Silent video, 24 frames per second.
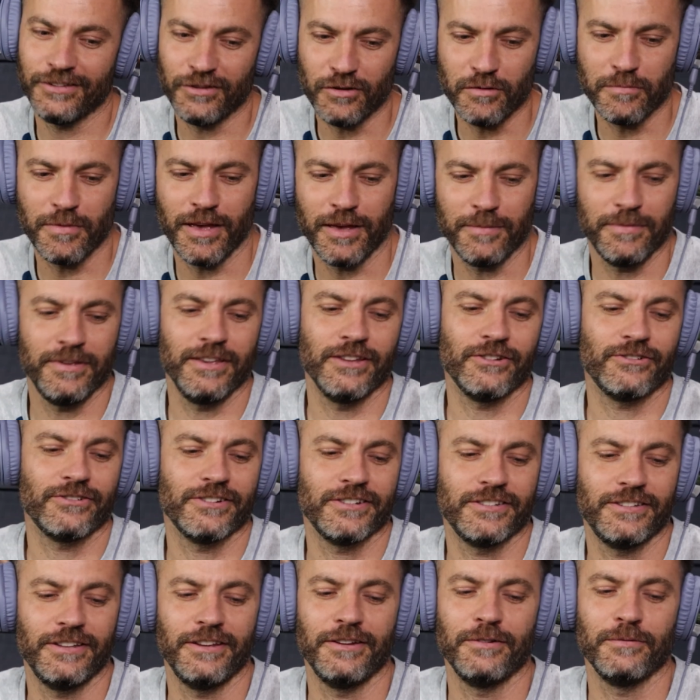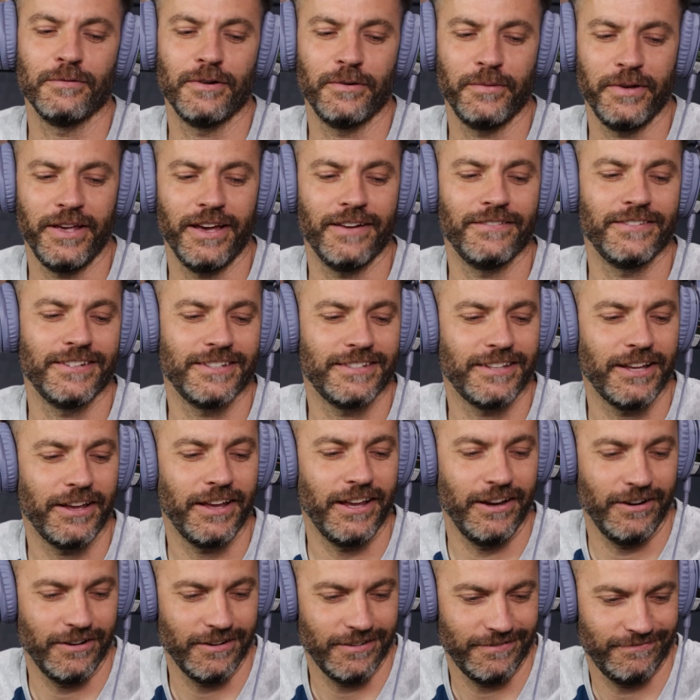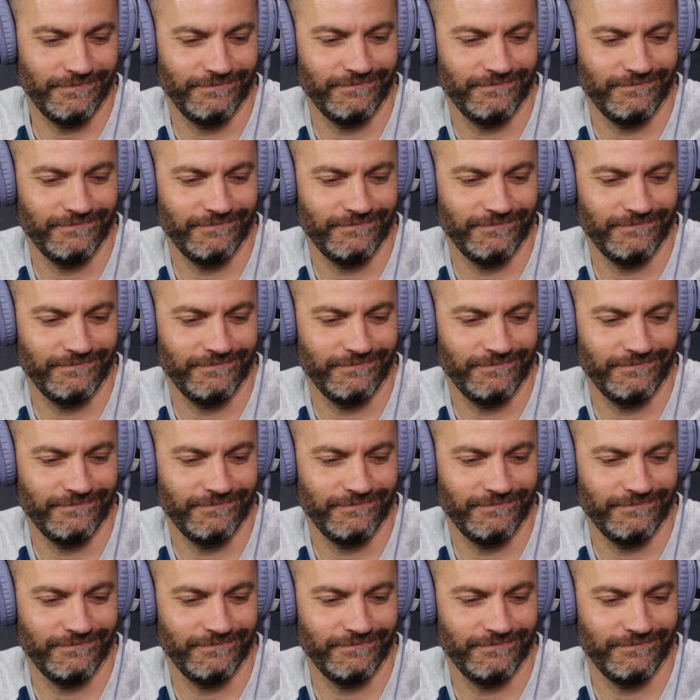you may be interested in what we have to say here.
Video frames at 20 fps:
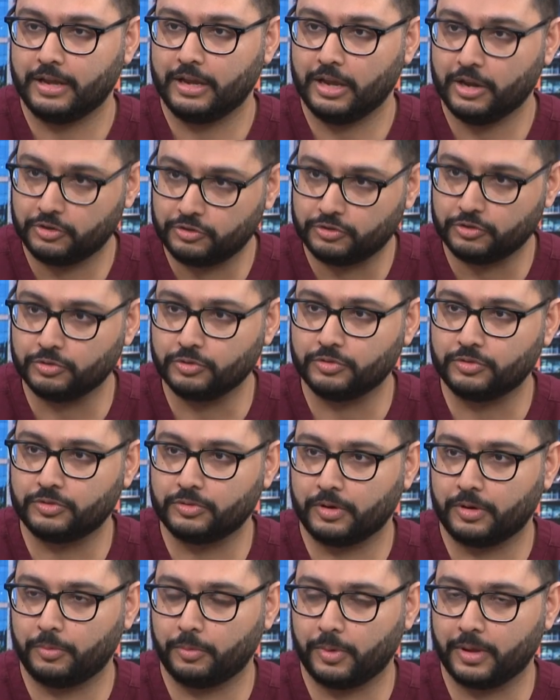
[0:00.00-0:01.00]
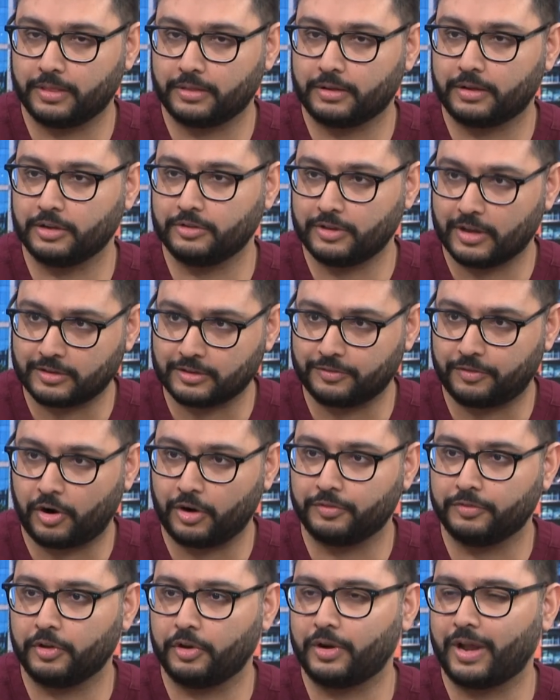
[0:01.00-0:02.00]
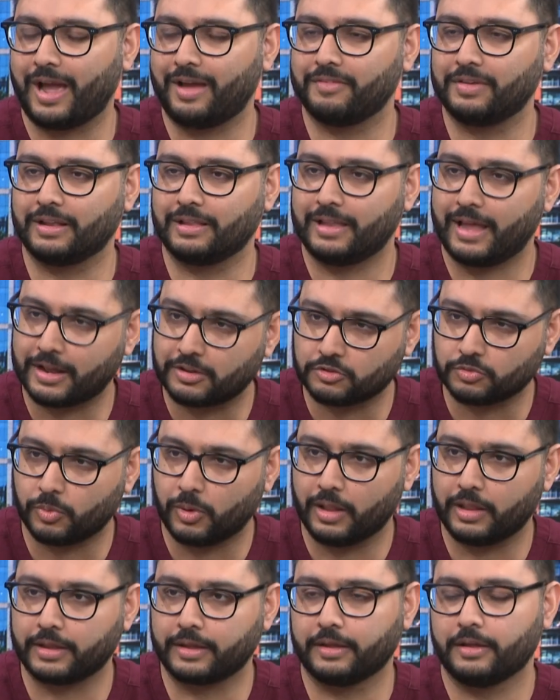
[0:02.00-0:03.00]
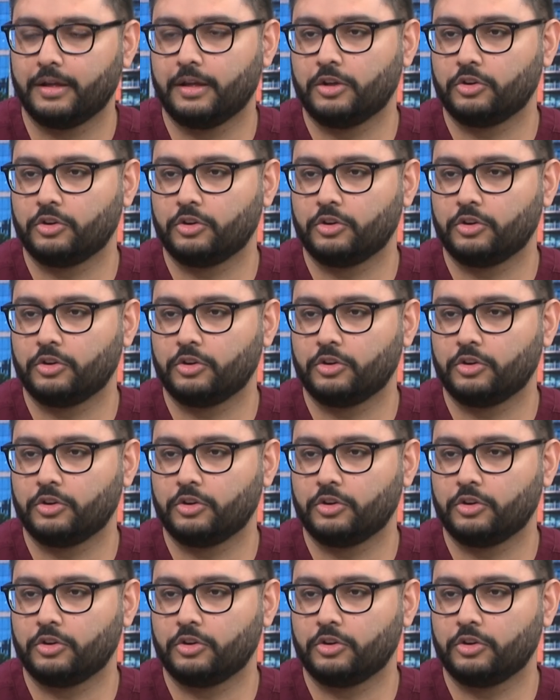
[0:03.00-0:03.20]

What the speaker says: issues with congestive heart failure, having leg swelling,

----------

(What you will do) What is needed is a word-for-word copy of the records above, excluding pictures.

(Finished task)
Silent video, 24 frames per second.
you may be interested in what we have to say here.
Video frames at 20 fps:
[0:00.00-0:01.00]
[0:01.00-0:02.00]
[0:02.00-0:03.00]
[0:03.00-0:03.20]

What the speaker says: issues with congestive heart failure, having leg swelling,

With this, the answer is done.